Avoiding Patent, Trademark and Copyright Problems


Patents, copyrights and trademarks, as well as know- how or trade secrets, are often collectively referred to as intellectual property. Many firms have such property without even being aware of it or of the need to take measures to protect it.

Many people's notions of intellectual property are unrealistic. Some believe, for example, that having a patent on a product will enable one to succeed in the marketplace. Consequently, they may spend thousands of dollars to obtain the exclusive rights to market something that no one wants or can afford to buy. Others may conclude that intellectual property protection is not worth the expense and bother.

People who may not be interested in protecting their own rights still must take precautions to avoid infringing on the rights of others. This calls for more than the avoidance of copying. Copying is unavoidable; it is a way of life and one way in which we learn. But, one can easily infringe on the rights of others without deliberately imitating specific features of goods or services.

This publication addresses the steps newcomers to a market should take to avoid infringement and when they should take them.


Most people have heard variations on a remark attributed to Ralph Waldo Emerson: If a man can make a better mousetrap than his neighbor, though he builds his house in the woods the world will beat a path to his door. To keep the discussion concrete, let's imagine a present day inventor of a new mousetrap who not only invents a better mousetrap but is also successful in marketing it. The higher the inventor's profit margin, the more others will want to copy his invention. Let's assume that the inventor selects Figaro as the brand name and actively promotes the product. However, he does not legally protect his invention, but relies on the consumers' loyalty, goodwill and brand identification to ensure future sales.

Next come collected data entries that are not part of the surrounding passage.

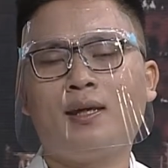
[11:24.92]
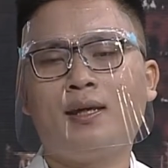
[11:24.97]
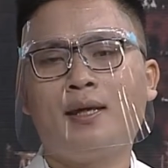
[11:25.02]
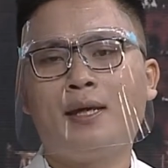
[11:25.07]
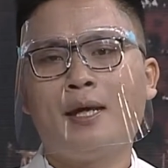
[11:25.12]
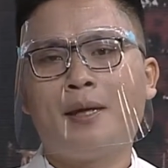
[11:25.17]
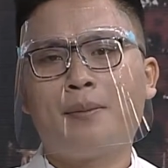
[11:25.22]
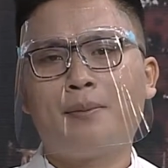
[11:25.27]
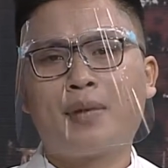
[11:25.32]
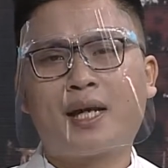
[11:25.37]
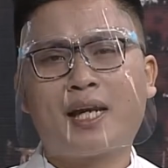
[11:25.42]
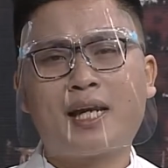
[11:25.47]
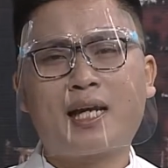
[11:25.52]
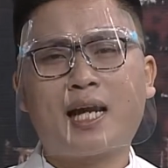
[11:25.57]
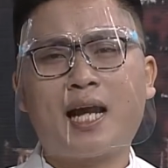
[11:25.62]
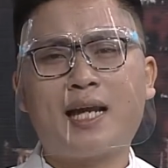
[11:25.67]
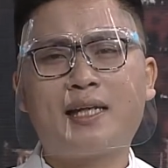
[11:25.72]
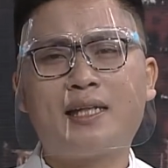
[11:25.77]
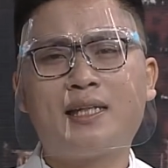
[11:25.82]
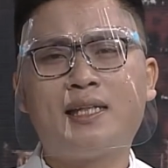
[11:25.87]
mereka
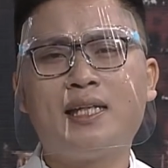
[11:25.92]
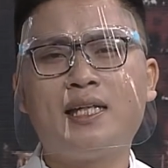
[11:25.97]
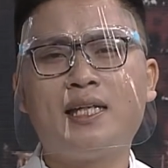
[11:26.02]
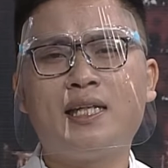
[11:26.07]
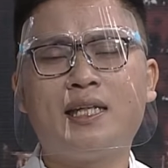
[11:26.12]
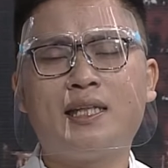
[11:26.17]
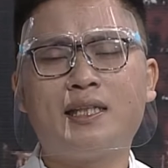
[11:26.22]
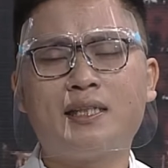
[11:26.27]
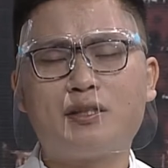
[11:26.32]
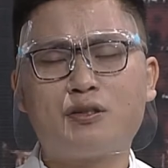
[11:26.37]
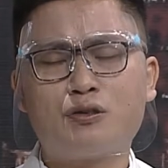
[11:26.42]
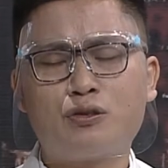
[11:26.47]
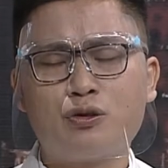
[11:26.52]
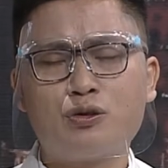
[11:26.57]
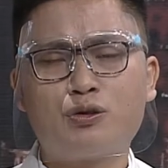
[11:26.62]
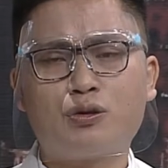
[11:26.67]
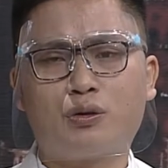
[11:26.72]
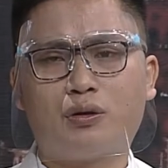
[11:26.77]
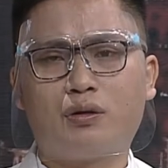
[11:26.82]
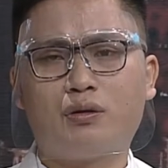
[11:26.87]

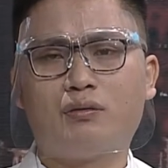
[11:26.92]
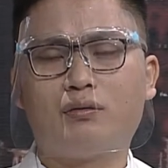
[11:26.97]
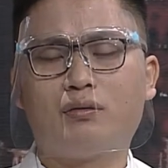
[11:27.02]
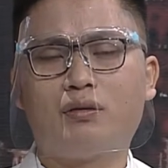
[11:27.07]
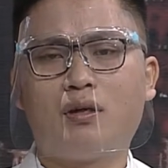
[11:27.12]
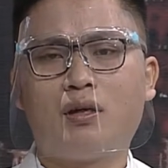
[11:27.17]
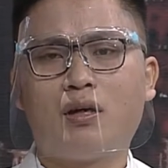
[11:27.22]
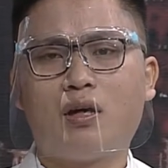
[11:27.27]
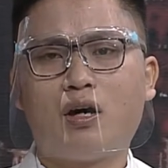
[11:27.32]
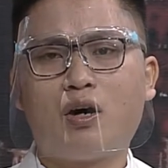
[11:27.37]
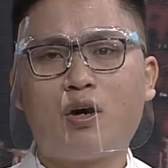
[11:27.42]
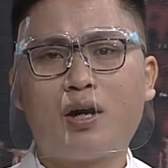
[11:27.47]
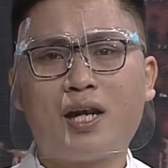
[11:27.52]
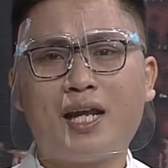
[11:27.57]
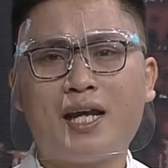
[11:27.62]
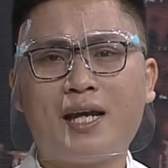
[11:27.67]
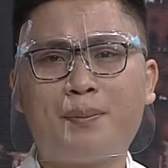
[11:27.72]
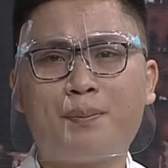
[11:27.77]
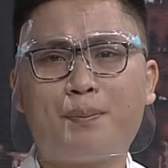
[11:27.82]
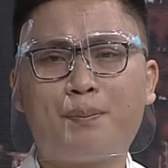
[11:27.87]
disusul oleh
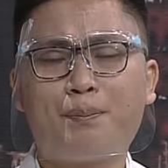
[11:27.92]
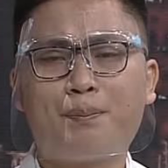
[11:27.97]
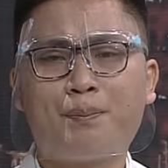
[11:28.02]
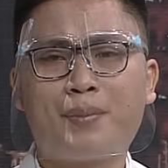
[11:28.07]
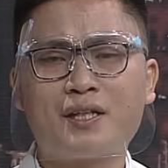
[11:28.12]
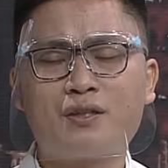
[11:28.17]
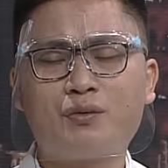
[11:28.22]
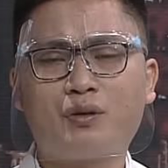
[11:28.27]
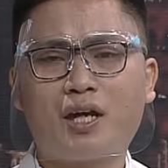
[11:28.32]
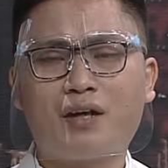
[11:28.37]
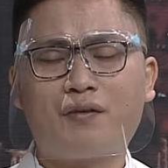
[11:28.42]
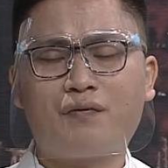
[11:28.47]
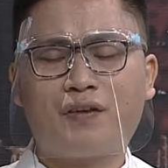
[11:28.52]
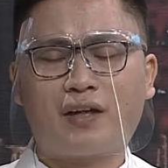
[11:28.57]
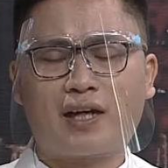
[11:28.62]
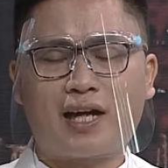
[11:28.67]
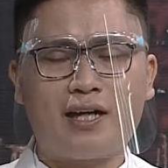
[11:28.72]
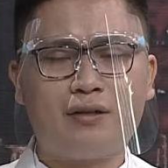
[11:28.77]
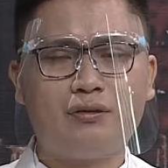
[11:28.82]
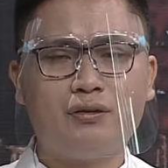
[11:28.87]
pasukan
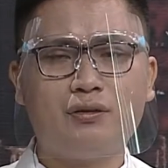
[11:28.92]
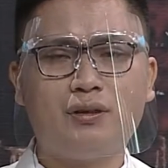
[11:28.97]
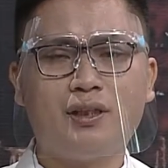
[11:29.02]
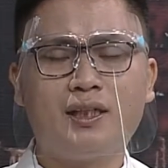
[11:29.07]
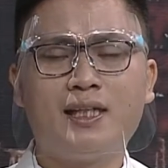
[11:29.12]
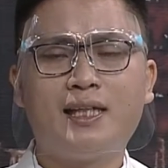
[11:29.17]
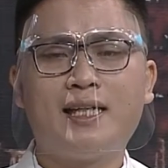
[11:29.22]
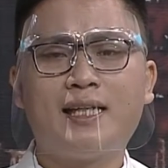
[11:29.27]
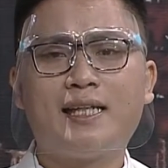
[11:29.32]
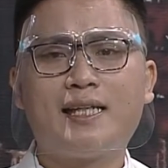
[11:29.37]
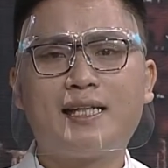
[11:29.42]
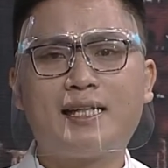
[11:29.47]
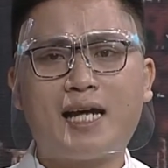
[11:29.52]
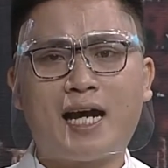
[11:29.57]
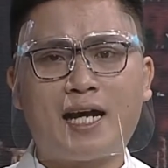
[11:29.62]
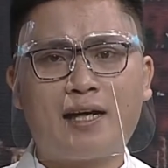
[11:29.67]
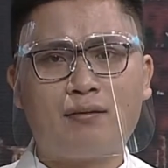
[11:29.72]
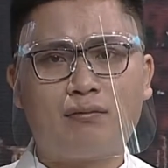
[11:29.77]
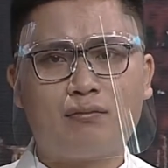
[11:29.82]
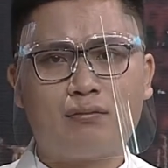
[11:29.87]
Firaun
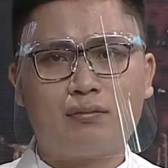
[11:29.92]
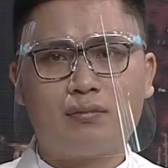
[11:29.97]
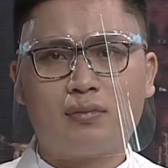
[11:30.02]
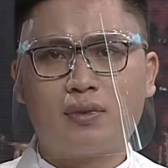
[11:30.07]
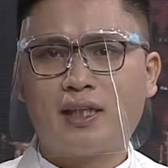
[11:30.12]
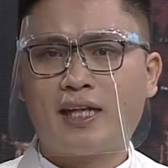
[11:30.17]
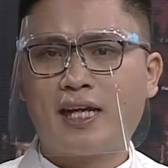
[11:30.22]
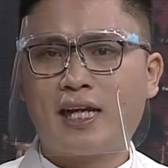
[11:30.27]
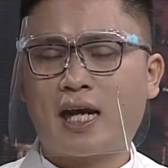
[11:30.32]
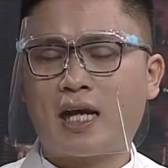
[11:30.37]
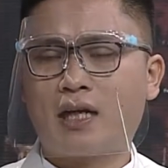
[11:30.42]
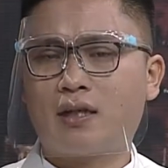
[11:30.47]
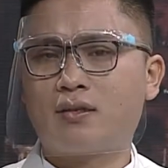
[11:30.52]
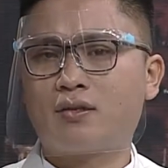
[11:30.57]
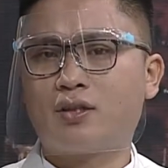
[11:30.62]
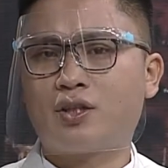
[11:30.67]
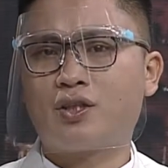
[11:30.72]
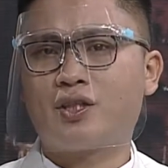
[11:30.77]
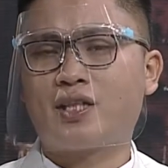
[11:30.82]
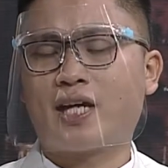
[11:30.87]
dan dengan
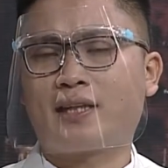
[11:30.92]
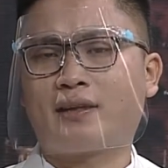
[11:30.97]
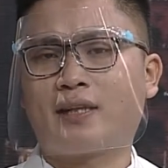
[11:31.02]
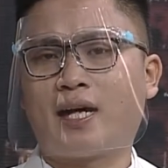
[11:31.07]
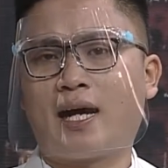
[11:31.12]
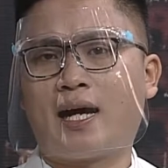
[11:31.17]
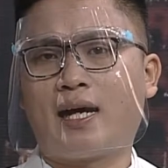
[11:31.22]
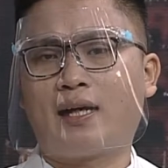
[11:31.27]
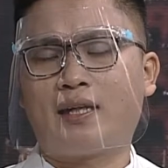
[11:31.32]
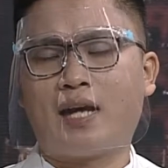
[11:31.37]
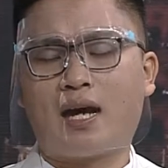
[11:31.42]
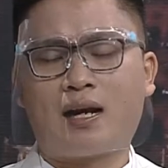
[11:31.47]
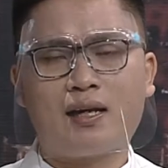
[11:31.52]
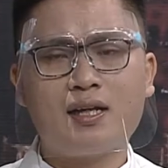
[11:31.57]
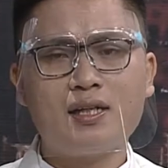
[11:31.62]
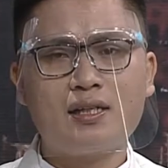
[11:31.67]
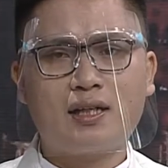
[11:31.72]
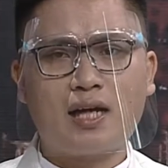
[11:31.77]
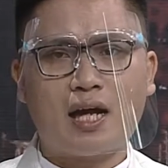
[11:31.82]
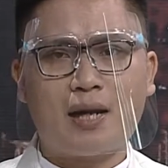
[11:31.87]
senjata yang
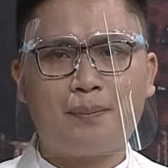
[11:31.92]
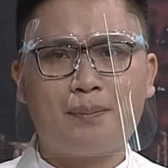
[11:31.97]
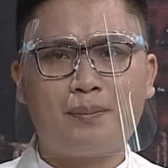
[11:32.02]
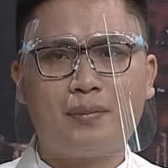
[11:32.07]
lengkapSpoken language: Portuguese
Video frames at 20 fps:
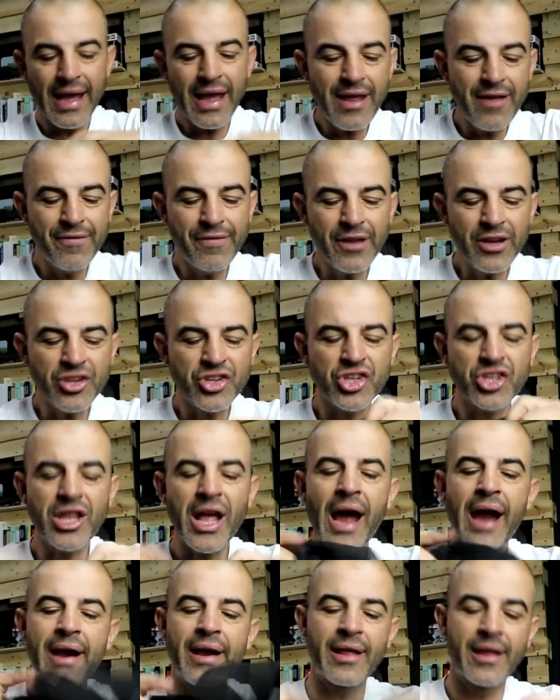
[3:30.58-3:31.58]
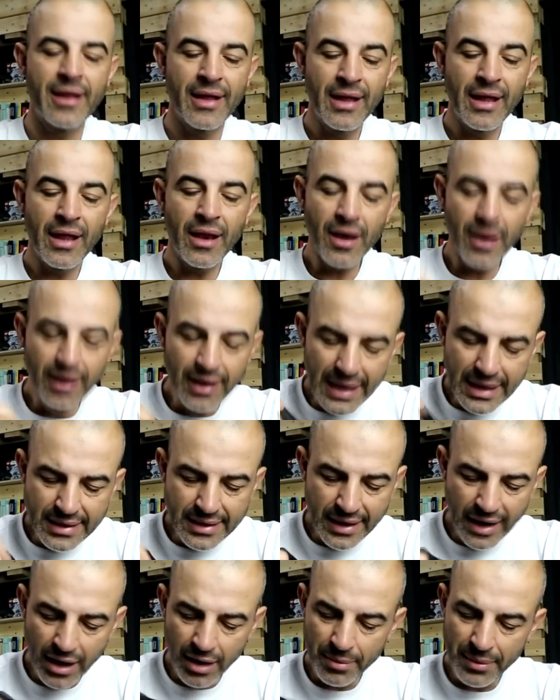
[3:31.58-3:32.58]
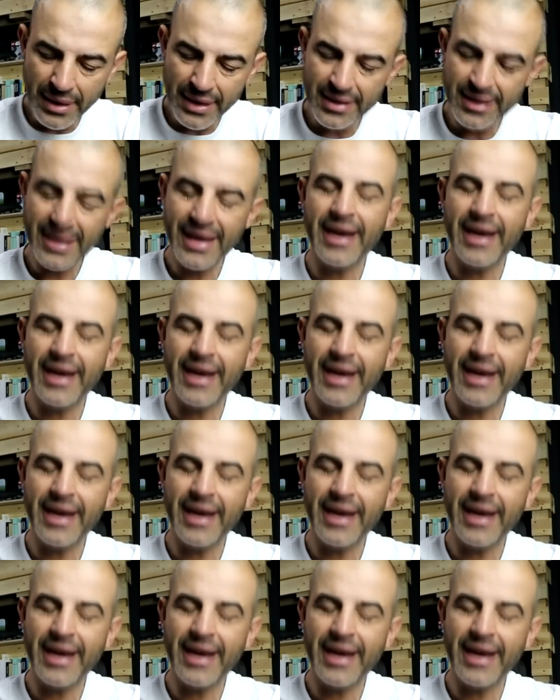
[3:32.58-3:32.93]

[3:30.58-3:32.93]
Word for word: em vez de estar literalmente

Taking measures to develop loyalty and goodwill may be sufficient until a larger and better known competitor turns up. For example, what if economies of scale and lack of development costs mean that the competitor can sell the same mousetrap for 20 percent less? Goodwill may not be enough to ensure customer loyalty at a higher price. A patent would be much more helpful, because it would prevent the competitor from selling the new trap until well after the original firm had a chance to get on its feet. This situation illustrates that it is the smaller firm that often has the most to gain from protecting intellectual property.

As bad as the situation is without patent protection, it could be worse. Let's assume that customers are so taken by the Figaro promotion that they are willing to pay the 25 percent premium the firm charges in order to stay in business. Imagine what would happen if the company had to stop using that name or had to face an expensive lawsuit. Imagine what would happen if it turns out that someone else actually has a current patent on one or more features of the better mousetrap. By failing to consider the intellectual property of others, the new firm would not only be forced to stop selling under the name Figaro, but might be forced to stop selling the mousetrap altogether.

Avoiding Patent Infringement

Utility patents - what people usually mean when they use the term patents - provide 17 years of exclusive rights for inventions that deal with the way things work. Design patents afford 14 years of protection for significant improvement in the appearance of useful items, such as car bodies or furniture. Both of these patents do more than prevent copying; they forbid the making, using or selling of an invention similar to or the same as the protected invention, even though the second invention was independently created. (Plant patents, which will not be covered in this discussion, may not give the same protection.)

Copying may actually be a way to avoid infringement. The inventor of the mousetrap might have avoided potential problems by using technology that was described in a printed publication, publicly used or on sale. Products that are on sale and give no notice of patent coverage are relatively free from the risk of infringement.

Any person trying to market fairly new technology that doesn't appear to be patented should keep in mind that an inventor has one year from public sale or disclosure within which to file a patent application. In addition, because patents often take two or more years to obtain, there is still a chance that a patent could be issued at a later time. Although there is no liability for infringement prior to issuance of a patent, a competitor would have to cease making, using or selling the technology once the patent was issued, thus risking the loss of both start-up costs and inventory.

Of course, if our inventor was determined to make a better mousetrap, there would be no interest in copying something else in the market. Still, before spending too much time and money on research, the inventor should ensure that others do not have exclusive rights in the area being explored. The inventor certainly should not assume that, because a product is not on the market, it is unpatented. As many independent inventors have learned to their chagrin, it is usually easier to patent something than to market it profitably.

A Patent Search

The inventor should hire a patent attorney or agent to conduct an infringement search. A patent agent is a technically trained person who has passed a special examination given by the U.S. Patent and Trademark Office; a patent lawyer is one permitted to draft contracts and provide other general legal services. Patent searches can be expensive if one must consult foreign records; it is much less costly to determine whether technology is currently patented in the United States. Yet, as we will see, there is value in going somewhat beyond that point.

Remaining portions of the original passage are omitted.